El canciller Hugo de Zela informo al país que Betssy Chávez, expresidenta del Consejo de Ministros de Perú y cercana al expresidente Pedro Castillo, ha sido asilada por México en su embajada en Lima. Quien expresó su rechazo y anunció la ruptura de relaciones diplomáticas entre Perú y México, aunque se mantienen los servicios consulares para ciudadanos de ambos países.

Chávez es investigada por su presunta participación en el fallido golpe de Estado de Castillo y, en los días previos al asilo, no asistió a tres audiencias consecutivas en su juicio ante la Corte Suprema. Su ausencia se justificó inicialmente por razones de salud, pero el certificado médico presentado fue desmentido por la clínica supuestamente emisora, lo que llevó a la expulsión de su abogado. Su nuevo defensor admitió no saber su paradero.

El gobierno peruano rechaza la idea de que Chávez o Castillo sean víctimas de persecución política, insistiendo en que ambos están siendo juzgados con todas las garantías legales. La magistrada a cargo del caso recordó que Chávez tiene la obligación legal de asistir a todas las audiencias, y su ausencia podría tener consecuencias procesales.

México defendió su decisión de otorgar asilo político a Betssy Chávez, calificándola como plenamente fundada en el derecho internacional, la Constitución mexicana, la Convención de Caracas sobre Asilo Político y la Ley sobre Refugio, Protección Complementaria y Asilo Político.

El gobierno mexicano afirmó que el asilo es un acto pacífico y humanitario, en línea con la Resolución 2312 de la Asamblea General de la ONU, que establece que no debe considerarse inamistoso por otros Estados.

México rechazó como “injustificada” la ruptura de relaciones diplomáticas anunciada por Perú, aunque reconoció que se mantienen los servicios consulares entre ambos países.

Las autoridades mexicanas argumentaron que Chávez podría ser víctima de persecución política, vinculando su caso al del expresidente Pedro Castillo, a quien consideran perseguido tras su destitución en el año 2022, en un proceso que México califica como irregular y violatorio de derechos humanos.
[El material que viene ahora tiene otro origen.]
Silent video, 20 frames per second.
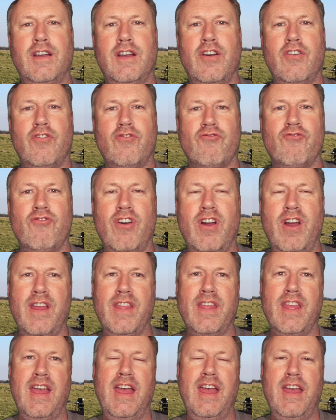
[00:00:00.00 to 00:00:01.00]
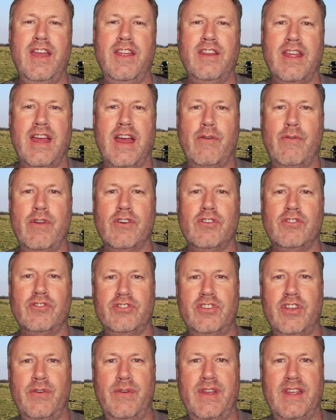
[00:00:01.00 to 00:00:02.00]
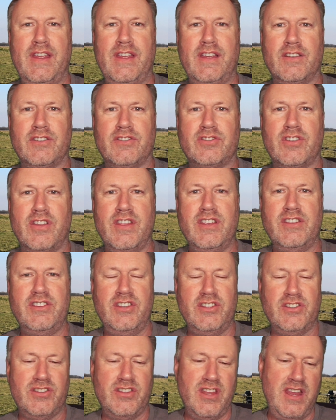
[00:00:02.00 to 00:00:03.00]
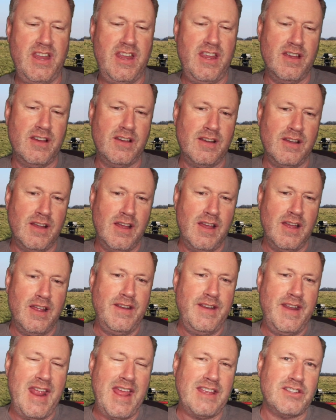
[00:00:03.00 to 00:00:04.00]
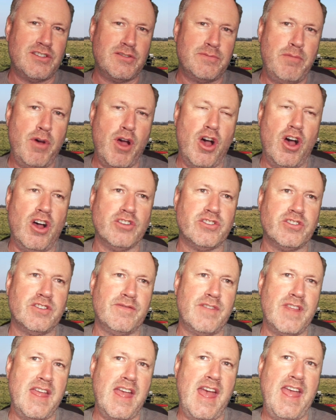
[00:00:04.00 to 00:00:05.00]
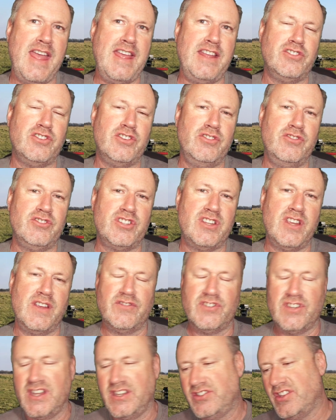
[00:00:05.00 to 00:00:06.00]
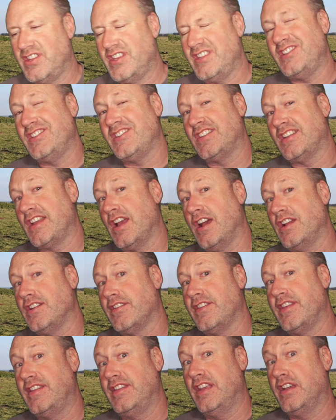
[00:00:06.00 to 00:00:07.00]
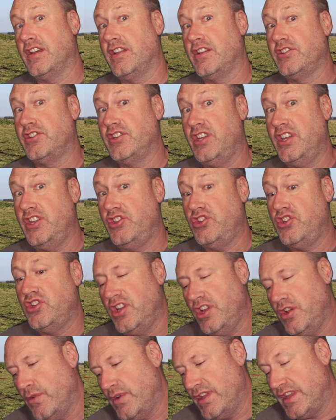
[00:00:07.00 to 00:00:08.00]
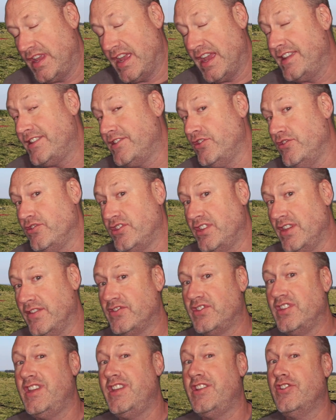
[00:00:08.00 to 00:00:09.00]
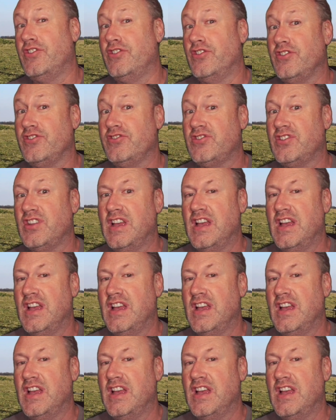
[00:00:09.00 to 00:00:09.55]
Right then, how are we all doing? So this is the next part of the A2 CFC. So this is the kind of thing they're going to teach you in the A2 CFC course.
Subrayaron la tradición humanista de México, recordando su historia de protección a refugiados políticos, como los españoles tras la Guerra Civil y víctimas de dictaduras sudamericanas. Finalmente, reiteraron que solo el Estado que otorga asilo tiene la autoridad para determinar si existe persecución política, y que su acción no constituye injerencia en los asuntos internos del Perú.

Golpe de Estado

El golpe de Estado que dio Pedro Castillo junto con su primera ministra Betssy Chávez fue un acto público, que no puede ser ignorado o desconocido por la presidente de México. México no puede hacer comparaciones de protección a los refugiados políticos, como los españoles de la Guerra Civil y víctimas de dictaduras sudamericanas, con el caso Betssy Chávez. 

El Perú no tiene un gobierno dictatorial, en primer lugar, y en segundo lugar, Betssy Chávez está siguiendo un proceso judicial con todas las garantías del debido proceso, por un poder judicial autónomo. Por lo que el rechazo de Perú a una supuesta persecución política está bien fundamentado; México ha insistido en tener injerencia en asuntos internos del Perú, por lo que el rompimiento de las relaciones diplomáticas está justificado. 
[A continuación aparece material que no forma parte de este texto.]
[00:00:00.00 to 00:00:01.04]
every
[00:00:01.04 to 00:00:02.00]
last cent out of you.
Chávez está sujeta a un proceso judicial con plenas garantías por su presunta participación en un golpe de Estado. México no puede convertirse en un país que dé asilo político a presuntos delincuentes que se asilan para no afrontar su proceso judicial conforme a ley. La pregunta que sigue es a quién más México está dispuesto a dar asilo político: a Cerrón, Vizcarra, Susana, PPK, Bellido, etc.